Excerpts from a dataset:
== Segment start ==
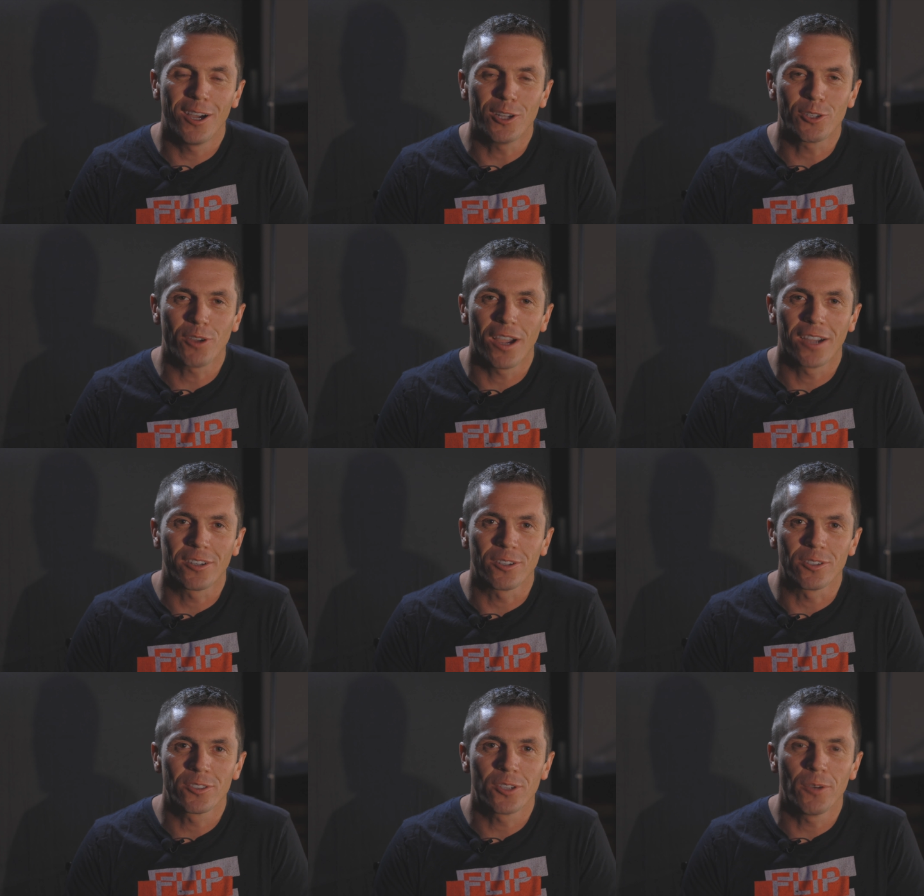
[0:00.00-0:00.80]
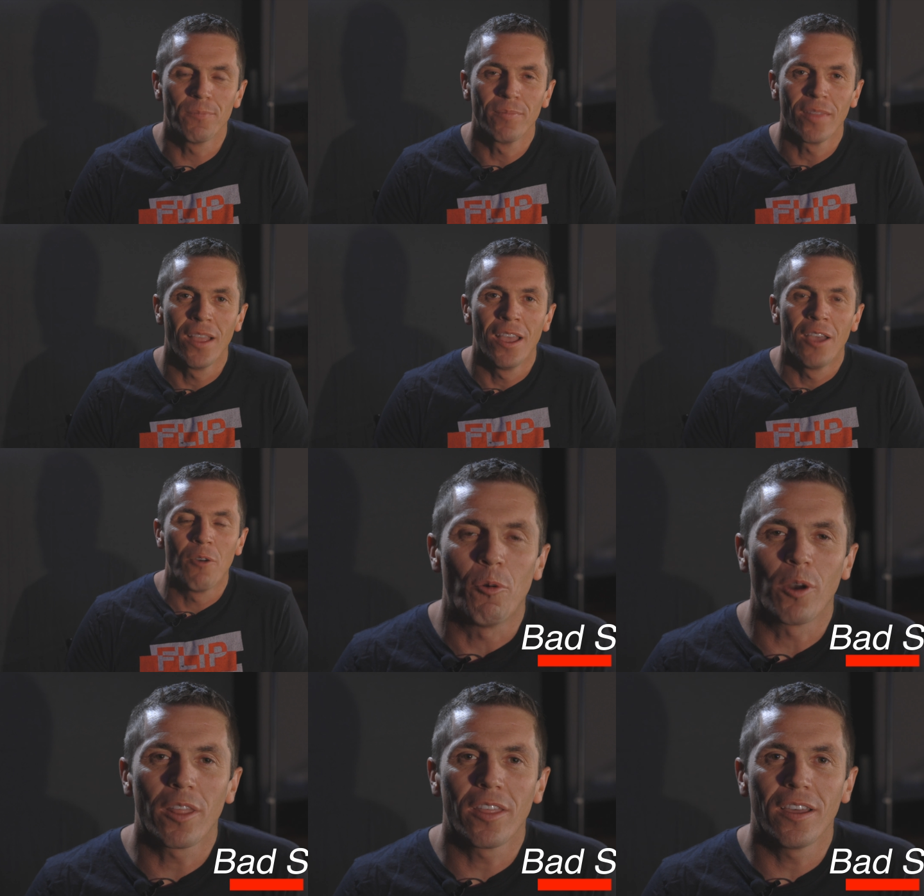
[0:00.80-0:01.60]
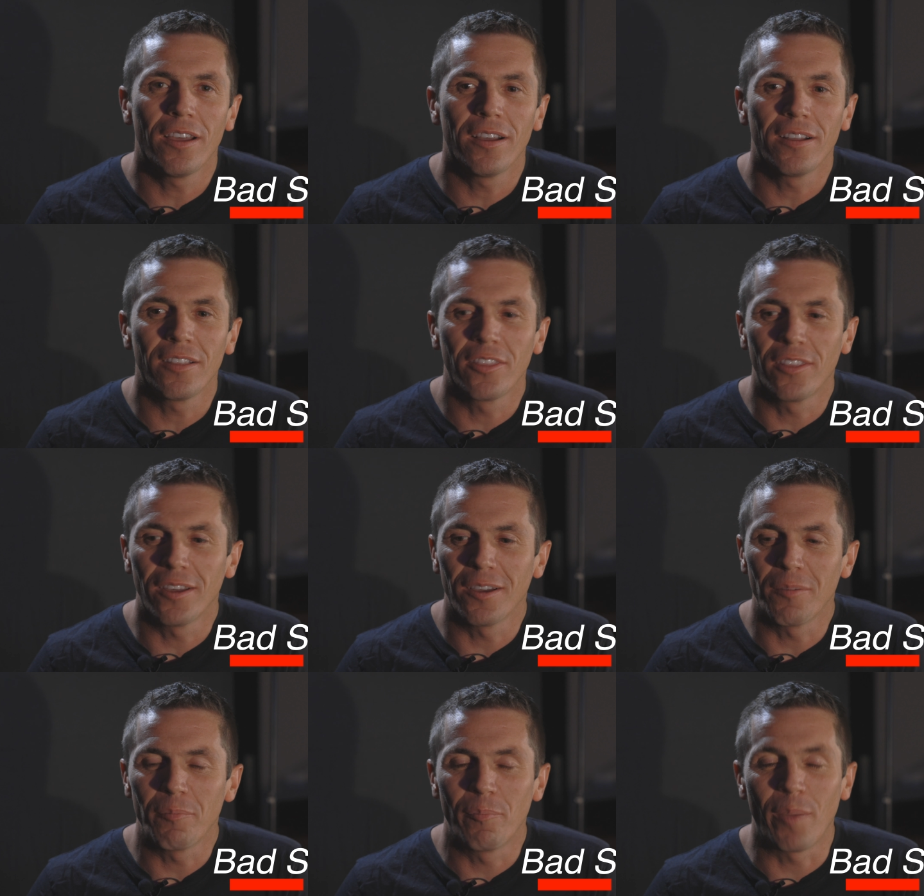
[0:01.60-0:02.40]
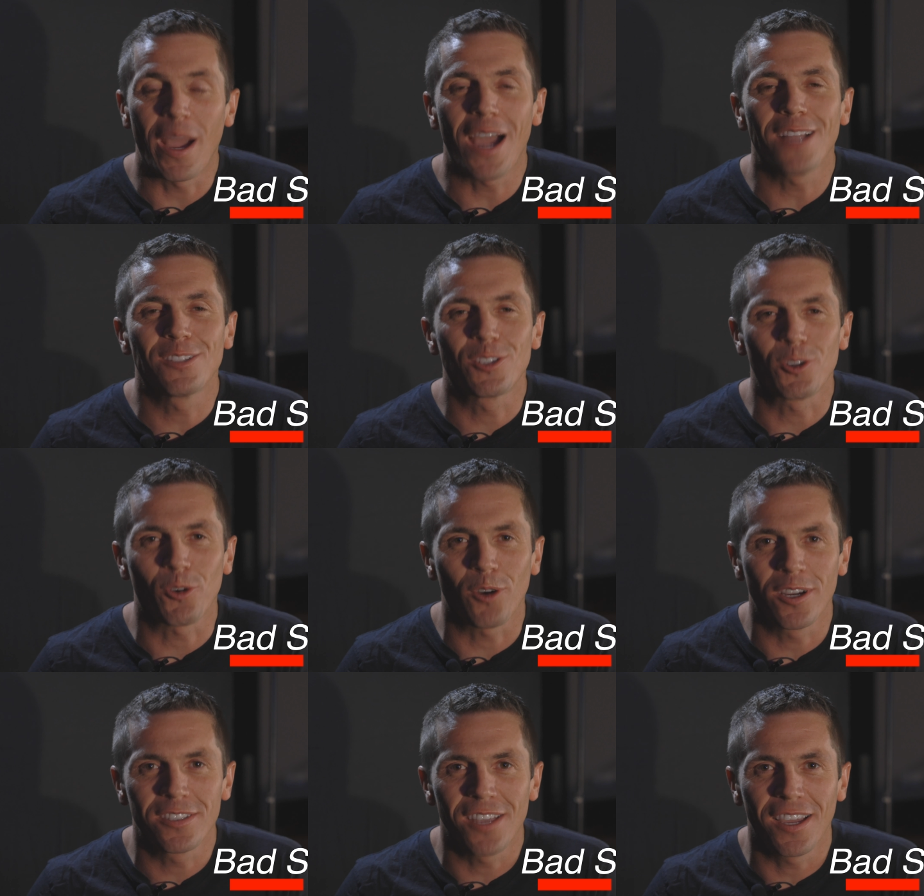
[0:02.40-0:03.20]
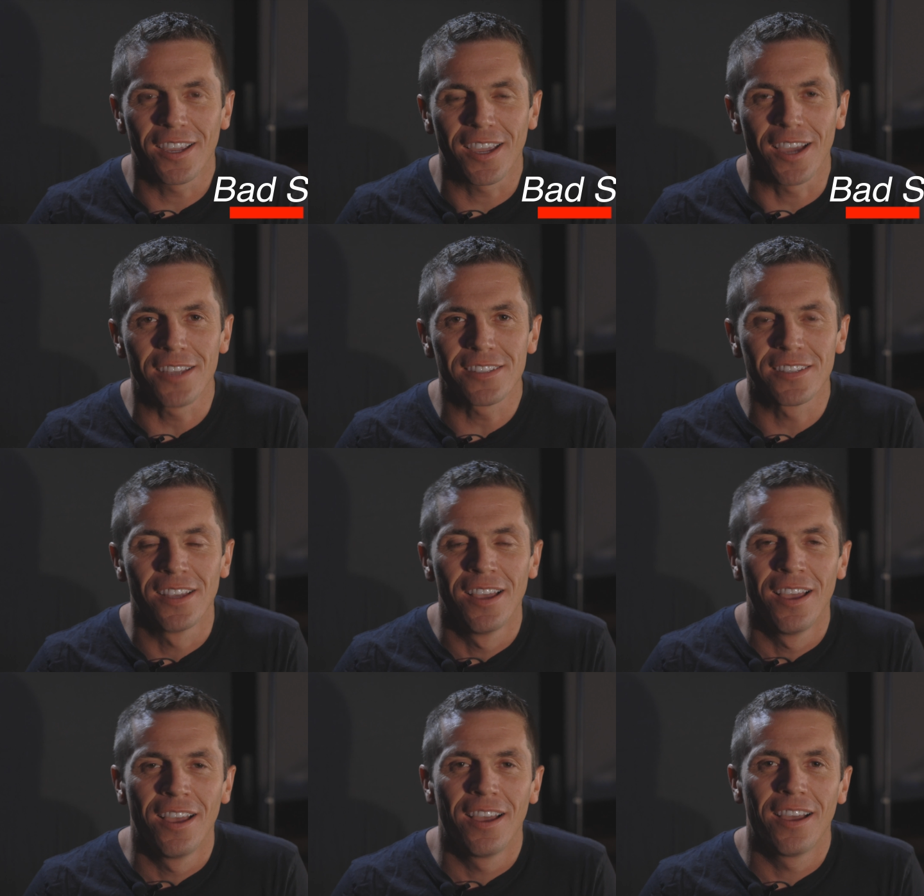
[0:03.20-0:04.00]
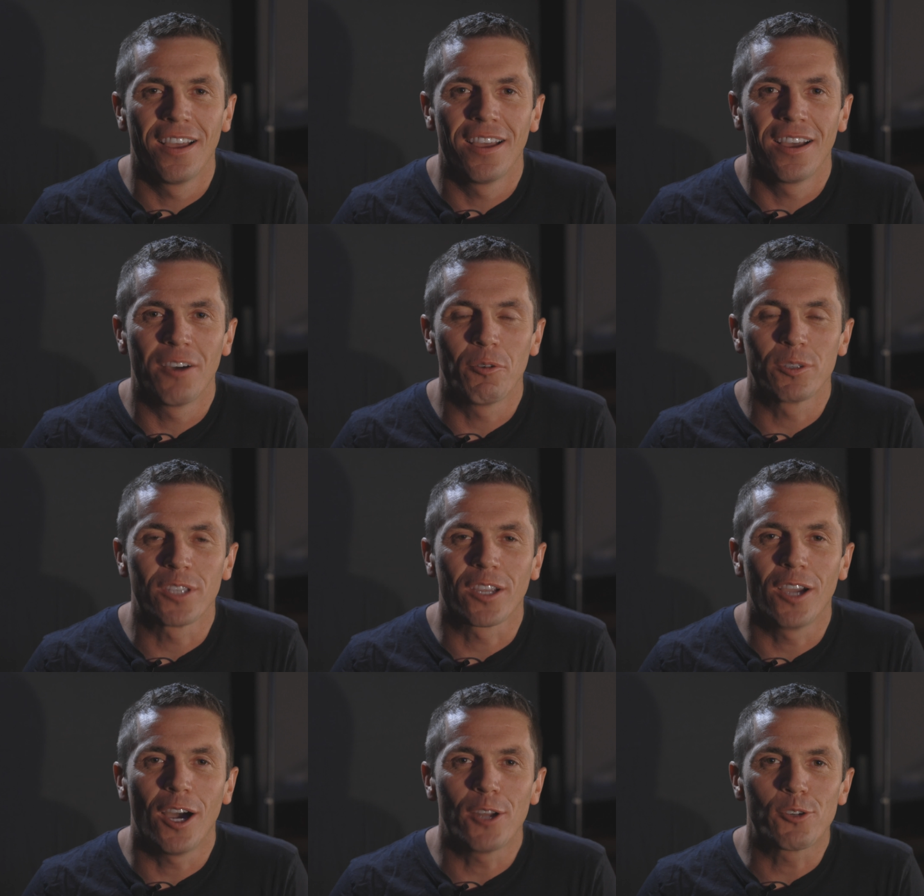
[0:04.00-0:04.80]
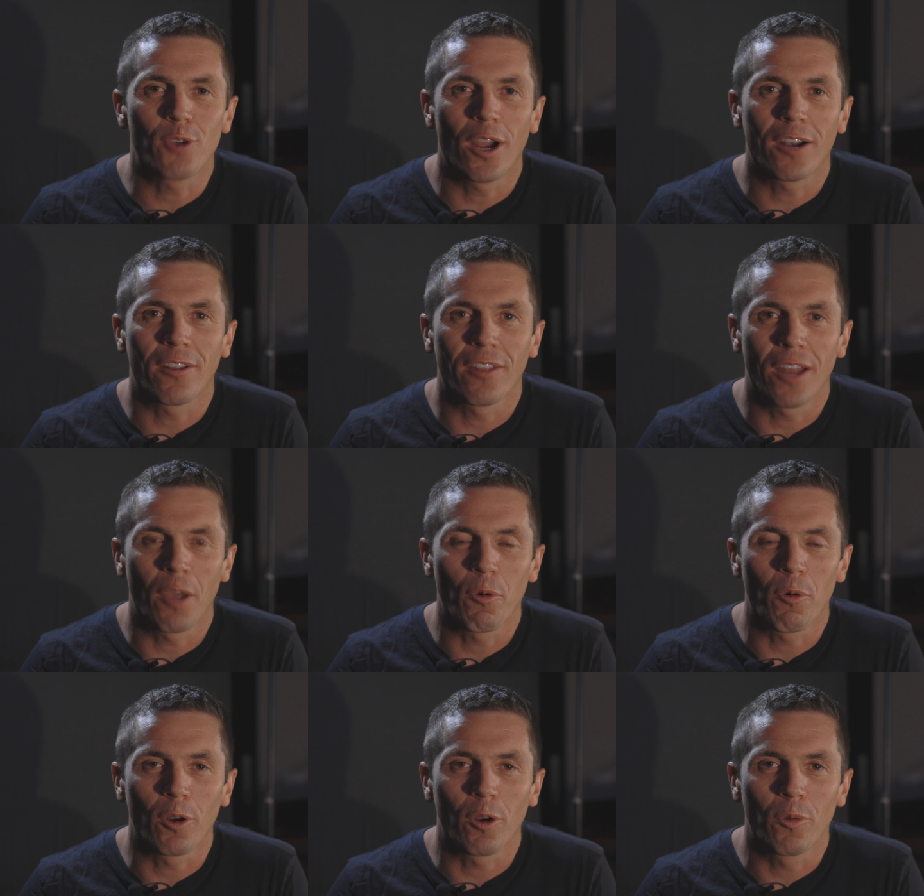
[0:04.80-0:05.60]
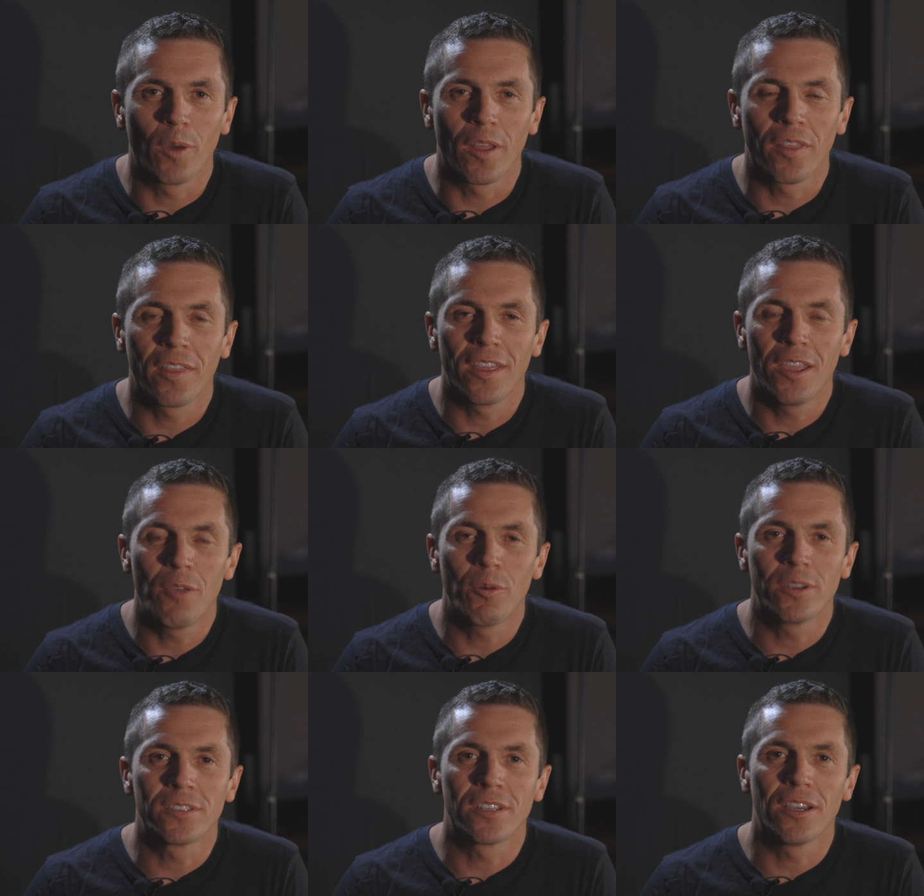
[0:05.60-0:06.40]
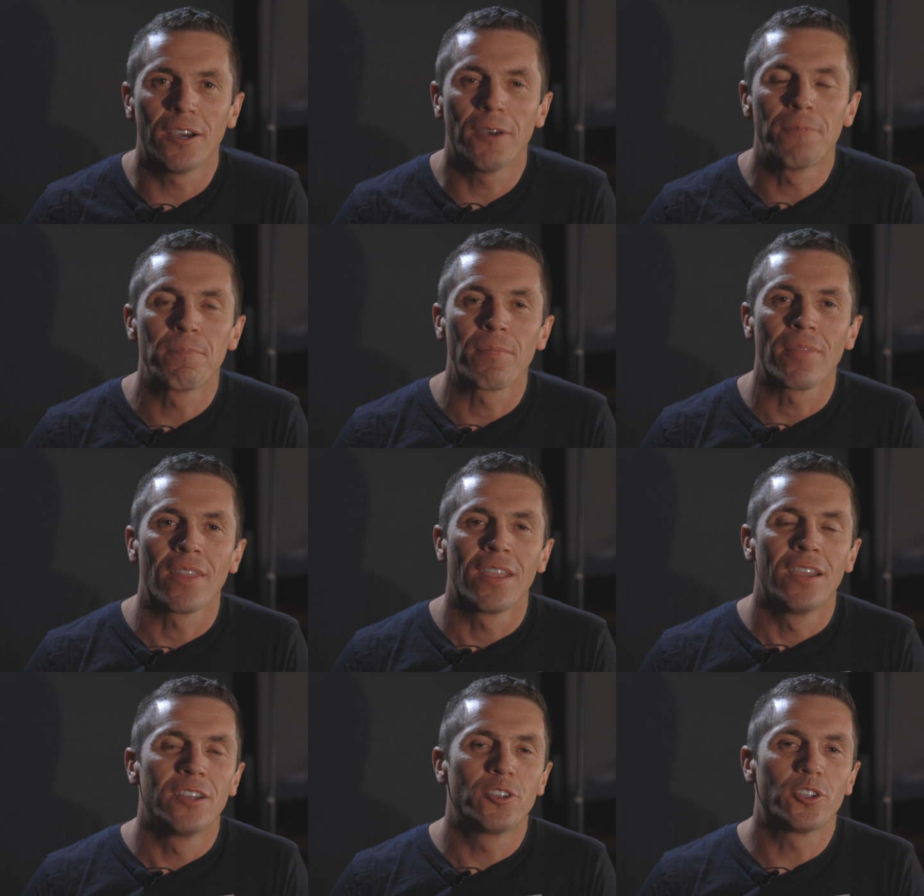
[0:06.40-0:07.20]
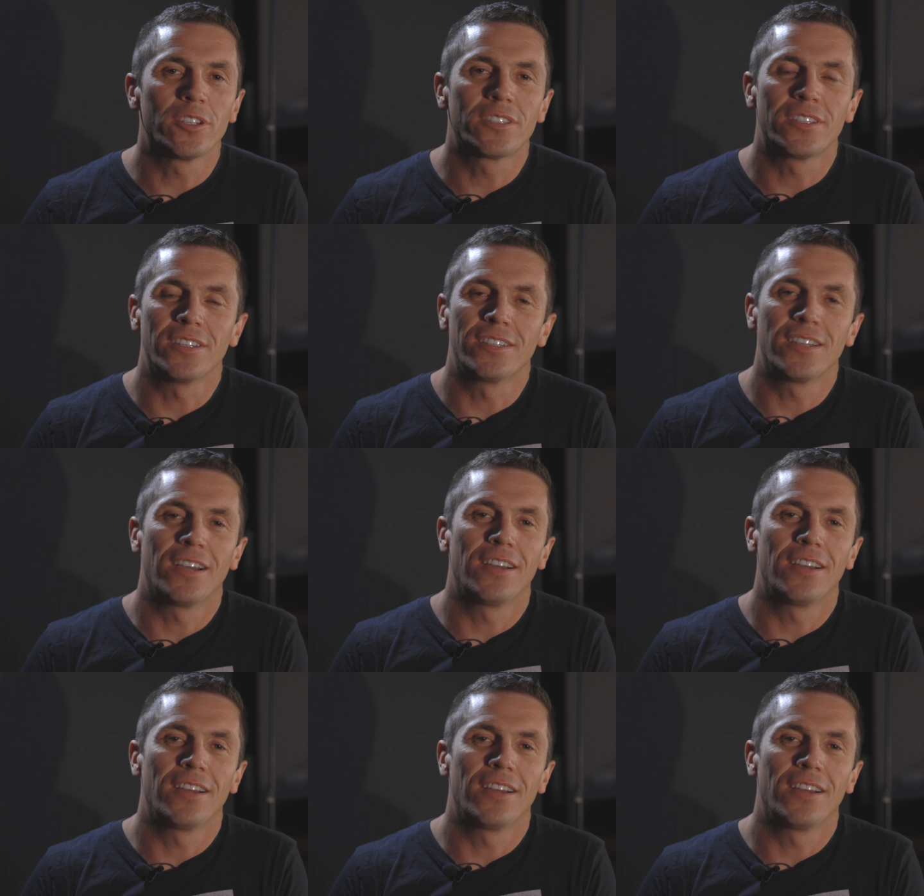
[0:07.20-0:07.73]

contractors. So one of the bad stories, I guess, was a contractor that I worked with. He was just a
== Segment end ==
Set down exactly, from the line that contains "[0:00.80-0:01.60]" through the last line of the data, each line as it stands, and leave the pictures out.

[0:00.80-0:01.60]
[0:01.60-0:02.40]
[0:02.40-0:03.20]
[0:03.20-0:04.00]
[0:04.00-0:04.80]
[0:04.80-0:05.60]
[0:05.60-0:06.40]
[0:06.40-0:07.20]
[0:07.20-0:07.73]

contractors. So one of the bad stories, I guess, was a contractor that I worked with. He was just a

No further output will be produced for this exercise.